Politics Magazine

Dreaming Reality

Posted on the 17 April 2018 by Steveawiggins @stawiggins

It was like that dream—you know, the one where you find a penny on the sidewalk, stoop down to pick it up, and discover that there are hundreds more of them. Maybe that’s the kind of thing those born in humble circumstances dream of, but we all recognize the draw of a windfall. People are pretty tight with their money in Manhattan, but it was early in the morning, still dark, and rainy when I saw it. A hundred dollar bill on the ground. Then I noticed more—a while bunch of them. When I reached down to pick one up, it came apart in my hand. Of course, it was a novelty replica of an actual piece of currency.

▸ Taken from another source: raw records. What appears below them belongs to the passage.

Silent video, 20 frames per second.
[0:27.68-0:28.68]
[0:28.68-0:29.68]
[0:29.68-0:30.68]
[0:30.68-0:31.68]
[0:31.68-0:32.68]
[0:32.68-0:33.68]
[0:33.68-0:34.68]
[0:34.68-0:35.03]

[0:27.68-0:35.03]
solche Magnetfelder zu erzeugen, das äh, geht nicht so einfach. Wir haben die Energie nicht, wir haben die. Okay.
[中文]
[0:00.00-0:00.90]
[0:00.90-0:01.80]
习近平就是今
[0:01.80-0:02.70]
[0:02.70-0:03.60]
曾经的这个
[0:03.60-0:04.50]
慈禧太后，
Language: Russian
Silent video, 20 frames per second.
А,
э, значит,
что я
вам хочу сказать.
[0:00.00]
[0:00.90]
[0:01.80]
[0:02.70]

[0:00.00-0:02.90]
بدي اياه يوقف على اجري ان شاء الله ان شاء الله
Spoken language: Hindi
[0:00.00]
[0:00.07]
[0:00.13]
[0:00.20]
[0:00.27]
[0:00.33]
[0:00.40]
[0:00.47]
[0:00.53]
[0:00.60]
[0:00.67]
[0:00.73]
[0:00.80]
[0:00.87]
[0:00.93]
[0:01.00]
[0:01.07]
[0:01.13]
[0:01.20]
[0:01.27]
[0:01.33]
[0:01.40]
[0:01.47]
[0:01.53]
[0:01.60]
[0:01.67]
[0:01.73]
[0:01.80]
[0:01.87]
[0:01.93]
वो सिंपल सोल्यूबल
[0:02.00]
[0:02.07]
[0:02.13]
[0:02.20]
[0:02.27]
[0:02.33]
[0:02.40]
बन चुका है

When I walk through the garment district I often find great swatches of scrap cloth that have spilled out of designers’ trash bags. I’m tempted, I’ll confess, to pick them up and save them for future use. Nevertheless, this hundred dollar bill wasn’t what it appeared to be. Many things aren’t.

Dreaming Reality

Religions around the world are predicated on the fact that what seems to be real isn’t. Even long before The Matrix came along. The idea that what occurs in our heads—or to use more conventional religious language, our hearts or souls—is truly real automatically takes us a step away from material reality. It’s not to say that this soggy, pulpy piece of paper in my hand has no existence, but it simply isn’t what it pretends to be. On mornings when the fates are all synched just so, I’ll look out the window of the bus from the helix and see Manhattan laid out in front of me like a picture postcard. “It’s not real,” I whisper to myself. Unlike the tourist in awe during a first visit to the city, I actually mean it. This concrete, glass, and steel world is not real. I’d feel a bit exposed suggesting such a thing on this blog had I not the biggest names in world religions behind me. One thing that they all seem to agree upon is that reality isn’t just what we experience in this corporeal vehicle that we currently call home.

Religion has been called the opium of the people. Marx wasn’t the first to suggest that the more needy among us were the driving force behind belief. Nevertheless, belief is present in all forms of thinking from extreme rationalism to naive acceptance of what your parents told you. The thing about religion is that it conscientiously advocates belief. It admits up front that it holds certain things to be true. One of those beliefs happens to be that things are not what they appear to be. Here in Manhattan we’re all so busy rushing around that who has the time to stop and think like that? I frequently walk past Holy Innocents church on my way to work. I may function, in this world, as an editor of biblical studies, but as I pass that edifice to a faith to which I don’t even belong, I feel the draw. Inside those doors—and I know this is true because I can sometimes hear the bells—a different reality awaits. Out here there may be hundreds of dollars scattered on the ground. When you look closer, however, you discover that they’re not what they appear to be.